Technically, I'm supposed to be reading 'Rational self-doubt and the failure of closure' by Joshua Schechter. However, after having been shot down ten times (I kid you not) in my attempt to do my paper, I went to Google some other stuff and found that Philip Kerr had gone and produced another Bernie Gunther book when I hadn't been paying attention!
So recently: I finished The Autumn Republic and generally liked it. Ditto for Brian Staveley's The Providence of Fire, although I had to resist the urge to throttle characters at various points. (I've gotten more impatient with characters, I find, even though I never really have that feeling with characters in a Sanderson book.) Actually, I generally have mixed feelings about books that try to draw on Chinese-type settings, so I'll leave it at that.

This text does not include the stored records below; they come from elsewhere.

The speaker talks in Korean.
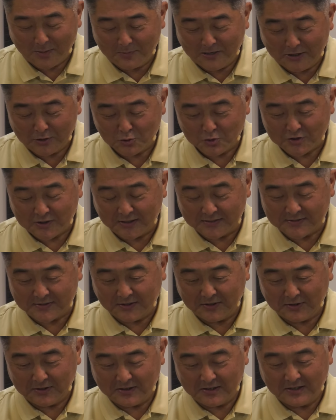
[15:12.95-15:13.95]
아멘
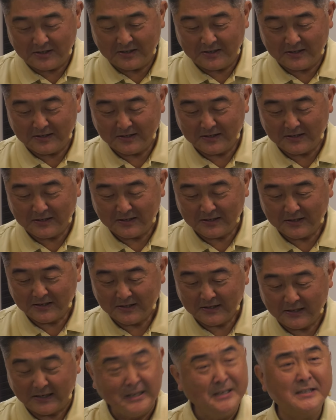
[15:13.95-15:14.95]
해주시겠어요?
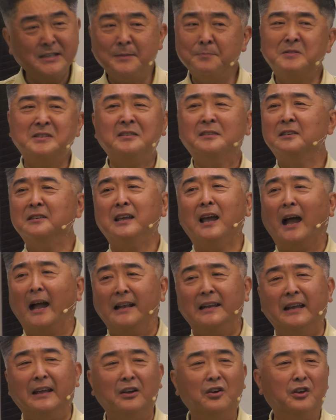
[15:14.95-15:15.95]
인심 쓰는 게
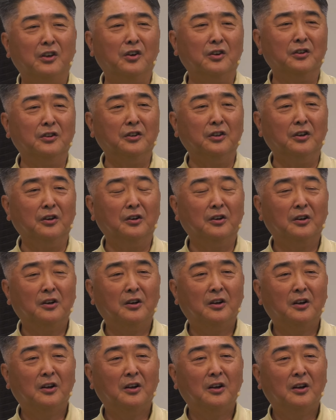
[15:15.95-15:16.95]
아니에요, 이거는요.
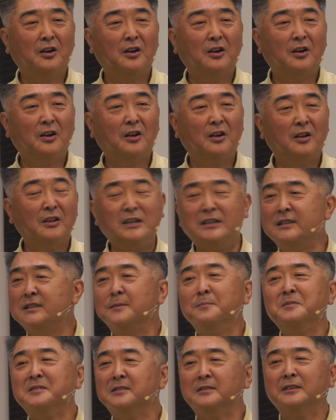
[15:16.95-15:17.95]

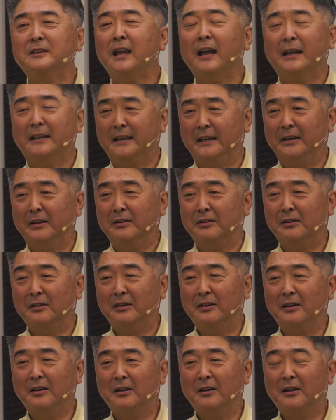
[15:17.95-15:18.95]
인심 쓰는 게 아니에요.
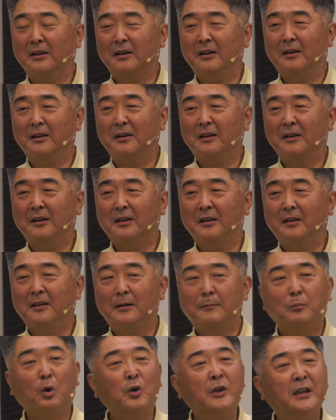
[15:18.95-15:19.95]

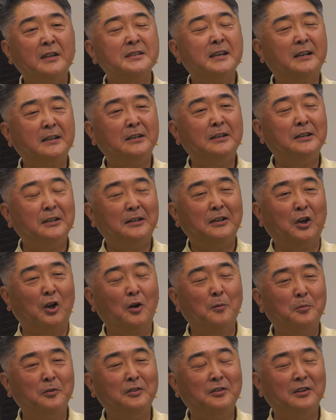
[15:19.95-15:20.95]
목회자를
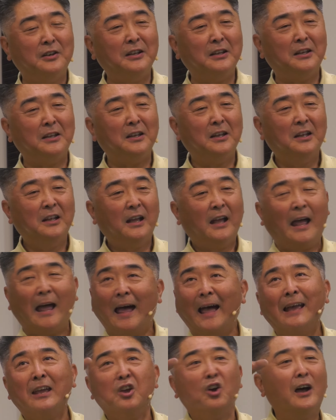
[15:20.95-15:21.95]
여러분들이
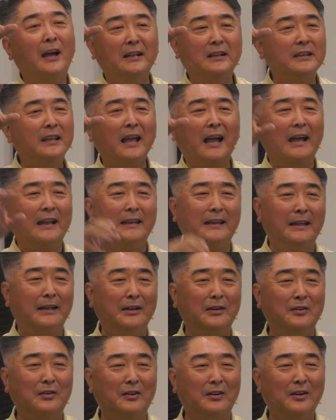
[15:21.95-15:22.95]
하이하는게
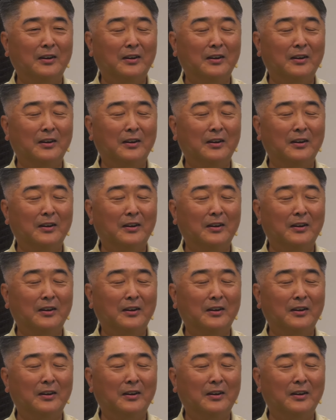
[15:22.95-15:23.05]
아니에요.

In addition, I'm moving onto A Man Without Breath (Kerr's Gunther #9 book), and I'm still on the first few pages of Überm Rauschen by Norbert Scheuer. The problem with the latter being not that it isn't interesting, but that I end up reading more of my trusty dictionary that I do the book -.-''' I appreciate Kerr's mystery books though: I tend to get impatient with mystery books when you can see the ending coming by the time you're done with Chapter Two. (In that vein, let me comment that Mark Charan Newton's Drakenfeld series seems pretty excellent, though Book Two is a little strange given how Book One was.)